The Gist: Let's do the Twist!

When you're underwater in the polls and you just need to change the topic to something your voters used to like, you do the Twist!

The Gist: Let's do the Twist!

Imagine, if you will, that you have been in power for many years. Maybe you've had over a decade of uninterrupted occupation of the commanding heights of the great offices of state and the influence they grant. Now imagine that you have screwed things up. I mean, it is royally fucked. You can't just let things roll on to the voting booth with everyone grimly planning to take their revenge. You've got to do something, anything, to try to stave off the apparently inevitable.

You have to do the Twist.

The Twist is an uncomfortable sort of a move, but it isn't at all complicated. You just need to try to find something that will make people talk about some new topic that isn't your own abject failures. If you're low on morals as well as imagination, you will start trying to pick on a minority. Or perhaps you will invent a foreign enemy to attack, if you're in a Imperial sort of a country. If nothing else is working you may have to just make up mad stuff about an imaginary version of your own electorate and then loudly point and shout about the mannikin you've dressed up.

Take the UK Tory party. It is so far behind in the polls, against the architype of the inanimate carbon rod model of political opponent, that even its own MPs are feeling doomed.

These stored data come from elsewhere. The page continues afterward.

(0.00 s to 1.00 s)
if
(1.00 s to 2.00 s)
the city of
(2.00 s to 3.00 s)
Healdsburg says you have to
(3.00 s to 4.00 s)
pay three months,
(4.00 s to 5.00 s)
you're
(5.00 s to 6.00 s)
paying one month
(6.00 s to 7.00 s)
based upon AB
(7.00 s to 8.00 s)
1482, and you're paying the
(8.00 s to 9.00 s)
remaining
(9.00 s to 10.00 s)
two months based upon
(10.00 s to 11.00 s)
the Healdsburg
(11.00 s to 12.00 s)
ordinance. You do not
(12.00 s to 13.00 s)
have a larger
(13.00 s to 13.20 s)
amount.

And this is no mere temporary blip in public opinion. The UK Tory party has, since entering government in 2010, made so many choice choices, all of them bad, that it actually is difficult to even remember them all.

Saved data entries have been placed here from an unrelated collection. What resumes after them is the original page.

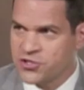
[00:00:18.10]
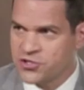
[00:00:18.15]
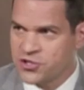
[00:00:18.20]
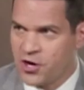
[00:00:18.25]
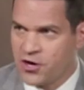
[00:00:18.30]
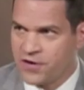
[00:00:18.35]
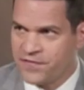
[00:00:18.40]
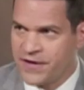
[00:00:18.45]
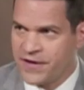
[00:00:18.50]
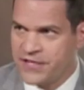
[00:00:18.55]

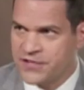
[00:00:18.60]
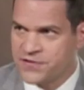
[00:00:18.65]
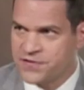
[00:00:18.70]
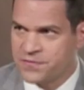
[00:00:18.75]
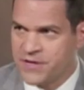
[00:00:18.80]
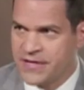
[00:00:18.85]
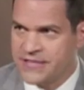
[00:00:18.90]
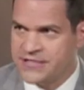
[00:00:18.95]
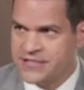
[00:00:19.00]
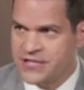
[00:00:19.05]
Scarface from
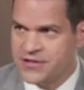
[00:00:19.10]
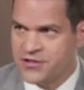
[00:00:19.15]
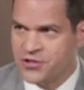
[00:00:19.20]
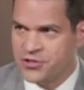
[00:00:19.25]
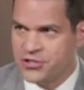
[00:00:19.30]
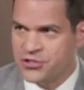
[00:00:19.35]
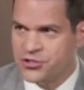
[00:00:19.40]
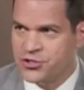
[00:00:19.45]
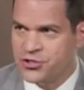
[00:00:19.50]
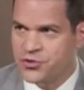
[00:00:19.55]

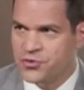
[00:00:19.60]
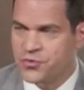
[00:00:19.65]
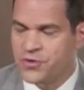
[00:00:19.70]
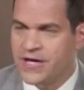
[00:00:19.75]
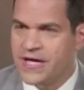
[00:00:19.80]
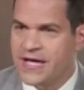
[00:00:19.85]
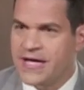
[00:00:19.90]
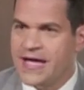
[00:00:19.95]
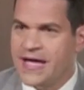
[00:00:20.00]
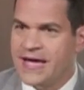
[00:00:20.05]
1932,
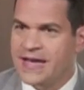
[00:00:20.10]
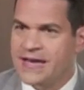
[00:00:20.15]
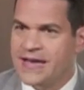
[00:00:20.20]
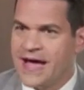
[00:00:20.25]
and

Obviously, Brexit, yes. But did you remember they had a PM who only lasted a little over a month and managed to kill the Queen while in her first week in office? She then moved on to increasing everyone in Britain's mortgage rates with sheer incompetence.

But wait, they also had the PM who was a compulsive liar and killed a load of people during covid, including nearly himself, before hosting a load of Covid parties in 10 Downing Street.

But those were the good old days, so now the Tories, led by their own inanimate carbon rod, are desperately trying to do the Twist.

Whether its sending migrants to Rwanda, or making the lives of trans people harder, or even not even trying to meet climate change targets they just want something that will bring them enough heat to distract everyone from the fact that they have made everyone's lives worse and their country is crumbling.

Let's Twist again

Now imagine you are either Fianna Fáil or Fine Gael. You are becalmed in the polls, sitting at the lowest level of support you have ever received in some cases. What do you need to do? You need to stop people from continuing from thinking about whatever it is they're thinking about (it's housing, by the way) and think of something- anything- else.

You need to do the Twist!

For Fianna Fáil, the patronage machine, that means you need to start demanding road spending over and above the National Development Plan's budget.

For Fine Gael, that means you retreat to the basest of your base's base instincts- back to the days of "Welfare Cheats Cheat Us All".

Here's the Taoiseach, Leo Varadkar, expressing himself on the question of the honesty of people who are in receipt of social welfare payments.

Deputy Paul Murphy asked if I have seen "I, Daniel Blake"; I have.  I saw it when I was Minister for Social Protection.  It is a very good film, by the way, and I would recommend it to anyone.  It is, of course, one-sided.  All of the characters in the film, or at least all of the people in receipt of benefits in the film, are very genuine and honest people who need help and have done as much as they can for themselves. There are other programmes, like "Benefits Street" and so on which show a very different picture.  Of course, as is always the case, the truth lies somewhere in between.

Why does the truth lie somewhere in between? Because, of course, everyone knows that is how you get to claim to stand in the centre. As a statement, it contains more multitudes than a Walt Whitman impersonator convention. But as a desperate effort to justify talking about (statistically negligible) dishonesty of people receving 'benefits', it is a Twist that Rishi Sunak would be proud of.

Take me by your little hand, and go like this

Of course, the biggest Twisters of the week were the US Republicans who responded to Donald Trump being found guilty of fraud by launching an impeachment investigation of President Joe Biden while simultaneously searching for a grounds to justify an impeachment.

At one stage they were left pleading with their own witness as to whether their rags, bones and hanks of hair which they'd thrown in front of him could be assembled into evidence of impeachable crimes.

Mr. Johnathan Turley, their star witness, said that, actually he thought the details they'd assembled “really do gravitate in favour of the president.”

He helpfully followed this up;

“I do not believe that the current evidence would support articles of impeachment"

Sometimes, the problem with doing the Twist is that you can end up back where you started.